Each line in the data must be reproduced as written, except for any picture.

- [Material supplied]
= Beginning of Section =
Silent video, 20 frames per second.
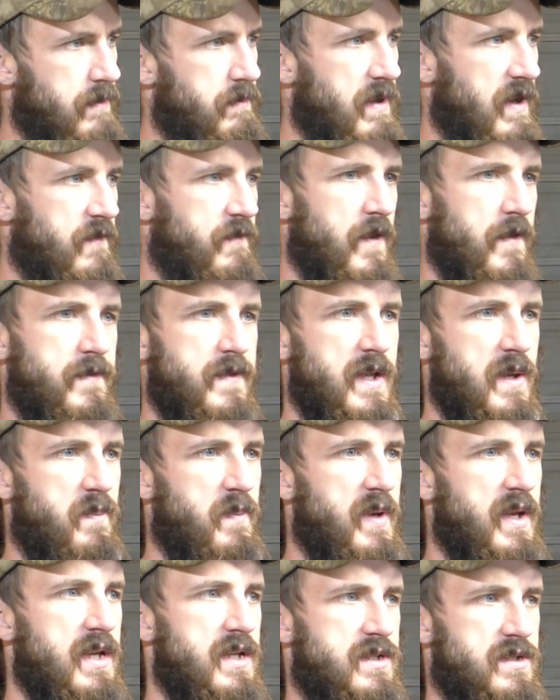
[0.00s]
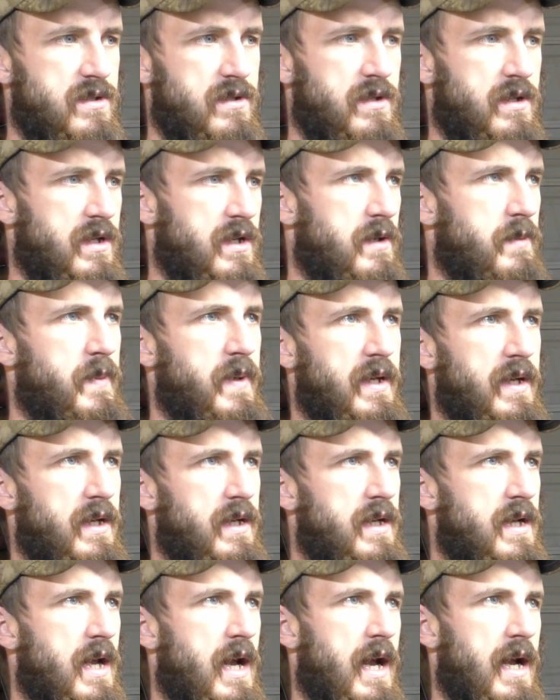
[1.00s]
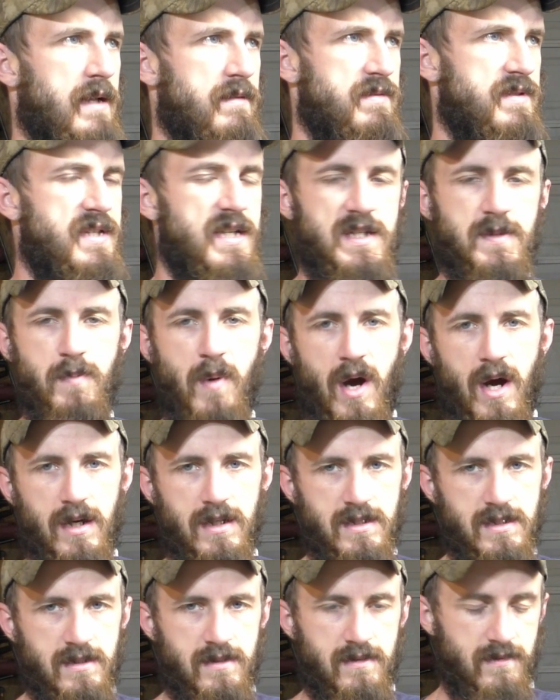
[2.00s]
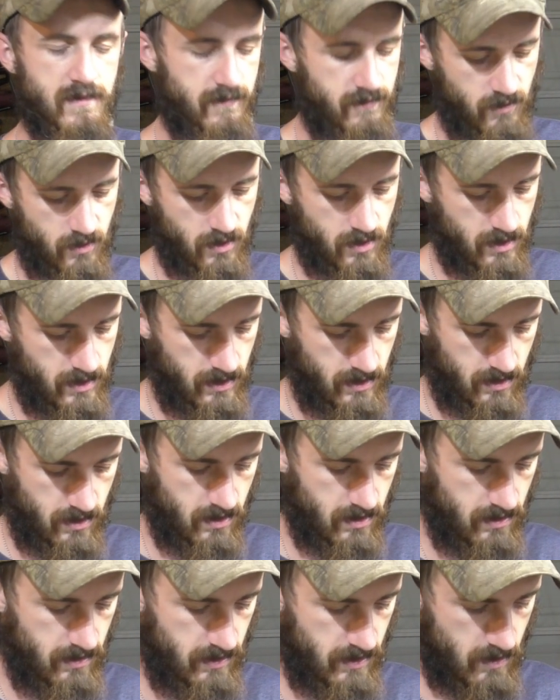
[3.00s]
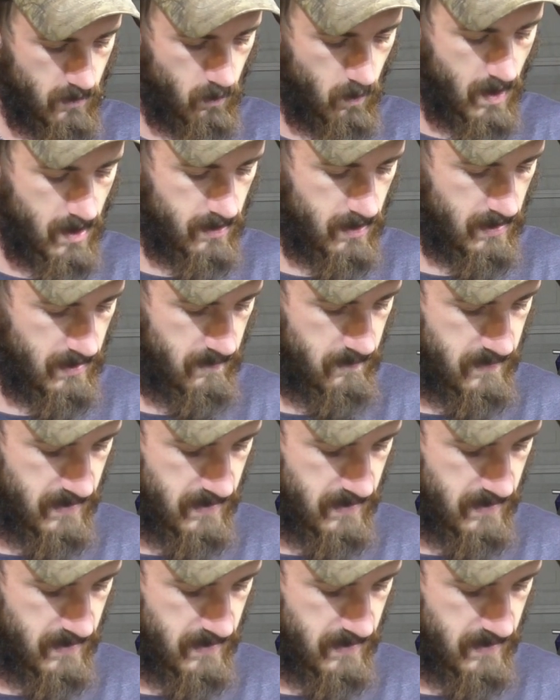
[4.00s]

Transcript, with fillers: $1.50 a piece, so you're gonna be at $6 for your wire locking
= End of Section =
- [Final answer]
Silent video, 20 frames per second.
[0.00s]
[1.00s]
[2.00s]
[3.00s]
[4.00s]

Transcript, with fillers: $1.50 a piece, so you're gonna be at $6 for your wire locking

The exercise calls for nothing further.